I always expected China to be more realistic and pragmatic about what's coming.

Re: eco-footprint mitigation

Unread postPosted: Wed 27 Mar 2019, 23:08:46
by ralfy

Re: eco-footprint mitigation

Unread postPosted: Thu 28 Mar 2019, 08:47:47
by Newfie
China had the one child policy, the one far reaching and intelligent policy of any major nation to deal with over population.

Re: eco-footprint mitigation

Unread postPosted: Thu 28 Mar 2019, 11:13:59
by asg70
Newfie wrote:China had the one child policy, the one far reaching and intelligent policy of any major nation to deal with over population.


keyword: "had"

Re: eco-footprint mitigation

Unread postPosted: Thu 28 Mar 2019, 11:38:14
by Ibon
asg70 wrote:
Newfie wrote:China had the one child policy, the one far reaching and intelligent policy of any major nation to deal with over population.


keyword: "had"


Yeah but what they still have is a juggernaut of 1.5 billion people. This more than anything else will force their hand long before anywhere else which is why China indeed will progress faster than any other nation toward some form of steady state. Forced compliance.

What other nation will face such forced regulatory compliance to steady state? Eventually all nations but China is definitely at the top of the list. And perhaps the best socialized to convince its citizens of the necessary compromises and sacrifices.

Stability takes priority at some point over all of the other needs and wants.

Re: eco-footprint mitigation

Unread postPosted: Thu 28 Mar 2019, 12:02:38
by Newfie
Only time for a brief reply to a fascinating topic. My musings...

Japan is a first world nation with a falling population that has not turned to mass immigration.

Other countries, USA and EU, are propping up growth with immigrants, disenfranchised immigrants, to be exploited as modern day slaves. It’s a convienient fact that life at home is even worse than the forced migration.

The UK Brexit seems to have been fueled by the immigration crisis. If that goes through they will have to either face the need to increase immigration anyway, to increase consumer spending by giving them more fiat money (MMT) or by changing to a sustainable (v growth) economic model, what ever that is.
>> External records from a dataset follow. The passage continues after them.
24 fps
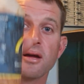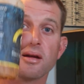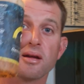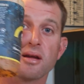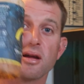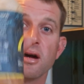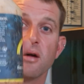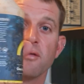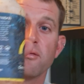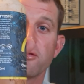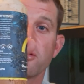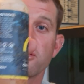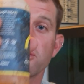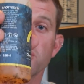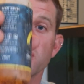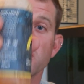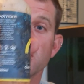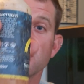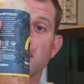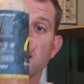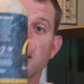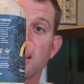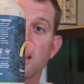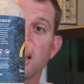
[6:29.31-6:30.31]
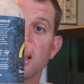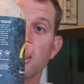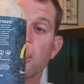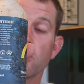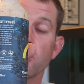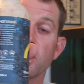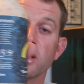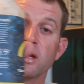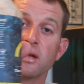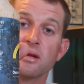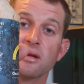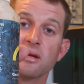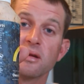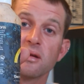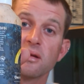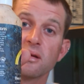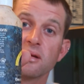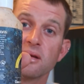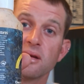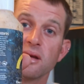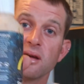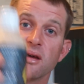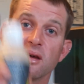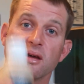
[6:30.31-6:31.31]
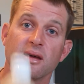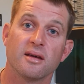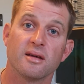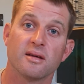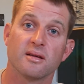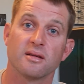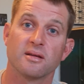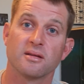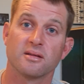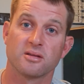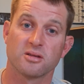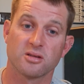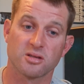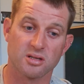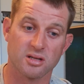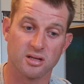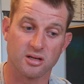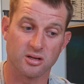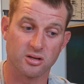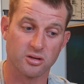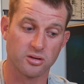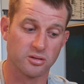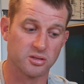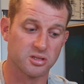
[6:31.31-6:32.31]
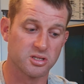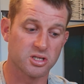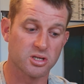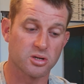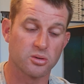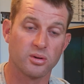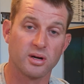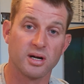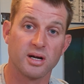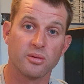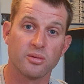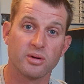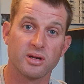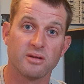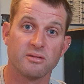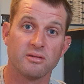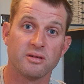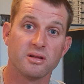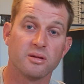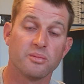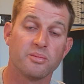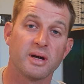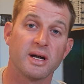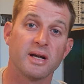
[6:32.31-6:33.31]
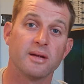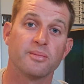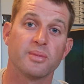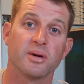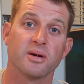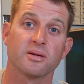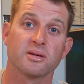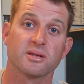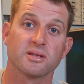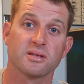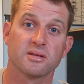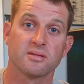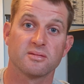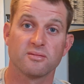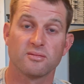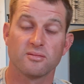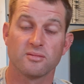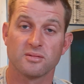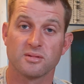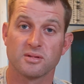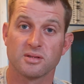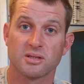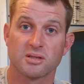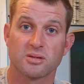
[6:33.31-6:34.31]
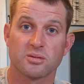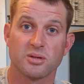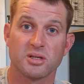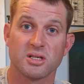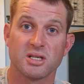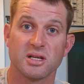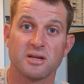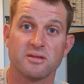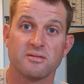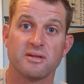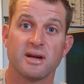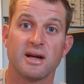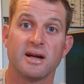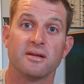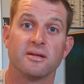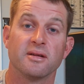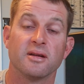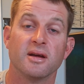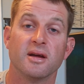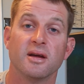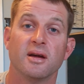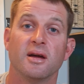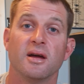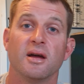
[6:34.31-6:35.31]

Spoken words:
Cover them in your liquid. Just good squirt when they're in the bait box. Swish it around.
Saudi Arabia, while not yet in crisis, is another inflection spot. Sure they can kick out all the immigrants, it then they will have to work themselves.

Africa? May God help them for I have nothing but compassion, sympathy and empathy. I expect the entire continent to be reduced to a waste land devoid of
almost anything bigger than a mouse. I expect no useful mitigation, just misery.

These are all different experiments in mitigation.